Invention Title:

REVERSING AGING OF THE CENTRAL NERVOUS SYSTEM

Publication number:

US20250325628

Publication date:

2025-10-23

Section:

Human necessities

Class:

A61K38/1709

Inventors:

David A. Sinclair 🇺🇸 Cambridge, MA, United States

Xiao Tian 🇺🇸 Cambridge, MA, United States

Assignee:

President and Fellows of Harvard College 🇺🇸 Cambridge, MA, United States

Applicant:

PRESIDENT AND FELLOWS OF HARVARD COLLEGE 🇺🇸 Cambridge, MA, United States

Smart overview of the Invention

Engineered nucleic acids, including various expression vectors such as lentiviral, adenoviral, and AAV vectors, are designed to encode specific transcription factors like OCT4, KLF4, and SOX2. These factors are instrumental in cellular reprogramming and tissue regeneration, particularly in the central nervous system. The application also describes recombinant viruses and engineered cells that incorporate these nucleic acids. These components are intended for applications in reversing aging and treating neurological diseases by regulating cellular processes.

Background and Rationale

The application highlights the limited regenerative capacity of mature somatic cells in vital organs, including the brain. Unlike embryonic cells that possess a high regenerative ability, adult somatic cells are prone to aging due to epigenetic changes rather than genetic mutations. The Yamanaka factors (OCT4, SOX2, c-Myc, and KLF4) have been shown to induce pluripotency but pose risks such as tumor formation. Thus, the need for non-toxic methods to reverse cellular aging is emphasized.

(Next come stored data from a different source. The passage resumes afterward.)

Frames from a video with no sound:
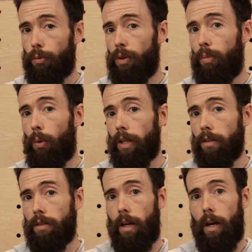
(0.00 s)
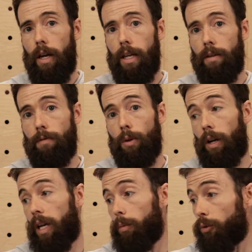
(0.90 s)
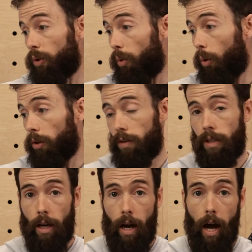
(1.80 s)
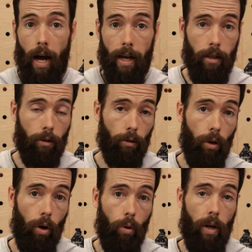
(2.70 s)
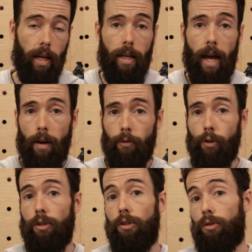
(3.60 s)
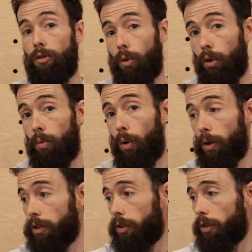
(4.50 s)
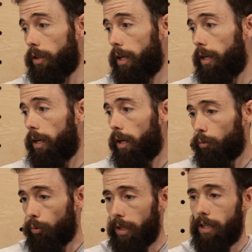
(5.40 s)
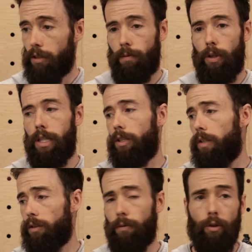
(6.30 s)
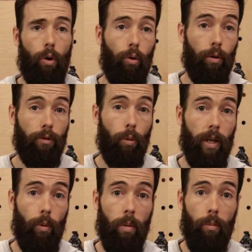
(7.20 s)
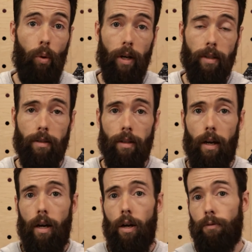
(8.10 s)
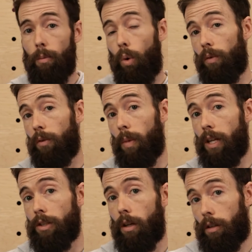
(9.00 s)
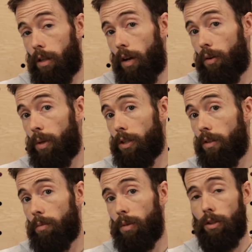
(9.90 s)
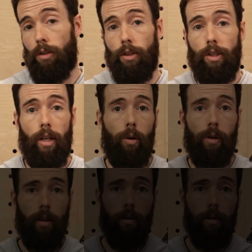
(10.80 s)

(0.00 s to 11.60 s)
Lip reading: points if you are able to report the high, low, and average soil moisture readings for each of these for a total of 21 points. For more information on our other missions, be sure to check out our other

Discovery and Implications

Research has pointed out that aging in the central nervous system is primarily driven by epigenetic information loss. This loss affects cellular processes and contributes to aging traits like senescence. Traditional treatments for neurological disorders focus on neurotransmitter modulation rather than addressing cellular aging causes. The application reveals that reprogramming with OCT4, SOX2, and KLF4 can enhance neuronal function without toxic effects.

Innovative Approach

The novel approach involves precise expression of OCT4, SOX2, and KLF4 without c-Myc to promote brain tissue regeneration without toxicity. These transcription factors can cross the blood-brain barrier and reverse brain aging. Expression vectors allow targeted delivery and control of these factors within the central nervous system using high-titer viral vectors like AAVs.

Applications and Potential Benefits

The disclosed systems and methods offer potential for rejuvenating cells in the central nervous system, excluding parts like the retina. The nucleic acids designed for this purpose encode agents that facilitate controlled expression of OCT4, SOX2, and KLF4 without c-Myc involvement. This approach may significantly advance treatments for neurological diseases by addressing cellular aging directly.